Yes it works but your mileage may vary. Scatter them as much as possible and alternate the orientation of the entrances, anything but side by side in a straight line. We do it and generally get an 80 to 85% success rate. Your challenge with large doubles will be getting the size right.


----------



## Keith Jarrett (Dec 10, 2006)

jim lyon said:


> anything but side by side in a straight line.
> .


Well said Jim, more space between hives the better.


----------



## Horse Shoe (Apr 10, 2012)

jim lyon said:


> Yes it works but your mileage may vary. Scatter them as much as possible and alternate the orientation of the entrances, anything but side by side in a straight line. We do it and generally get an 80 to 85% success rate. Your challenge with large doubles will be getting the size right.



Jim, 
Can you explain "getting the size right" a little more please. 
Thanks
Ron


----------



## jim lyon (Feb 19, 2006)

Horse Shoe said:


> Jim,
> Can you explain "getting the size right" a little more please.
> Thanks
> Ron


Cell acceptance in large crowded hives with lots of older field bees can be unpredictable. Also if you have old queens side by side with queen less nucs bees will gravitate back to the old queens.


----------



## babybee (Mar 23, 2012)

Also if you have large entrances, you should use an entrance block and push the flight to the outside of the pallet.
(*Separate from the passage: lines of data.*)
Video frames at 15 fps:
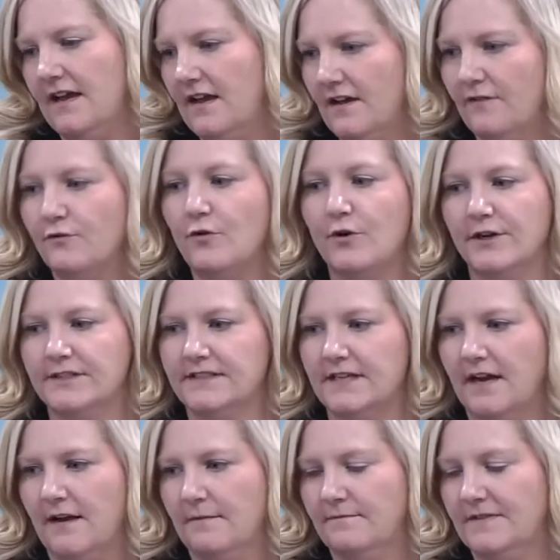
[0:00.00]
Of course,
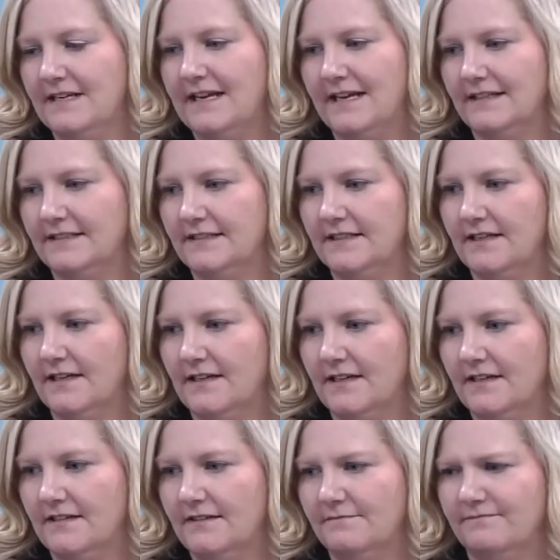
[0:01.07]
the next
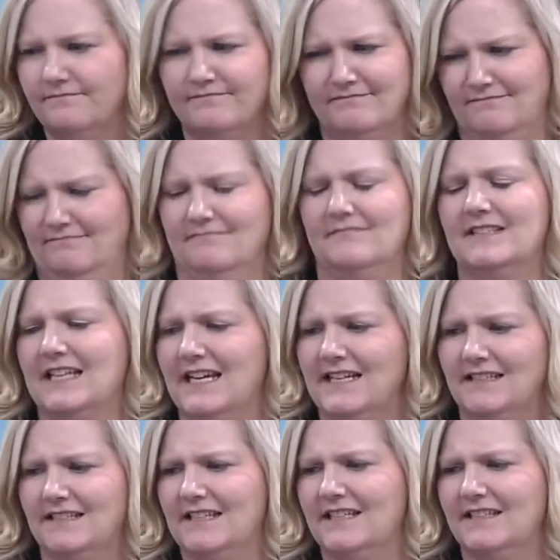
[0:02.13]

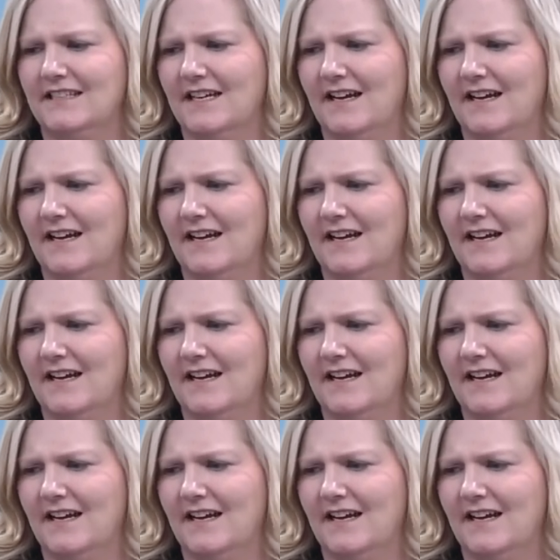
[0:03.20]
slide says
Then you can get to over 90 percent take. And if they are to big use cell protectors.


----------



## Markt (Feb 8, 2012)

I've done it on 6 way pallets randomly oriented with good success... Even made up 12 nucs on a 6 way as an experiment (divider board in the middle of each box and a dadoed piece of wood separating the entrances) and they all mated properly. I should mention that my boxes are different colours, that might be important. Bottom line I wouldn't be too nervous


----------



## beegolden (May 1, 2014)

Thank you all with the tips and information! I'm going to give it my all and hope to see good mating flights! I will randomly orientate them and place some land markers near the entrances of the pallets/hives for reference!


----------



## crocodilu911 (Apr 17, 2015)

i do not know if you need my advice, but i will give it anyway. 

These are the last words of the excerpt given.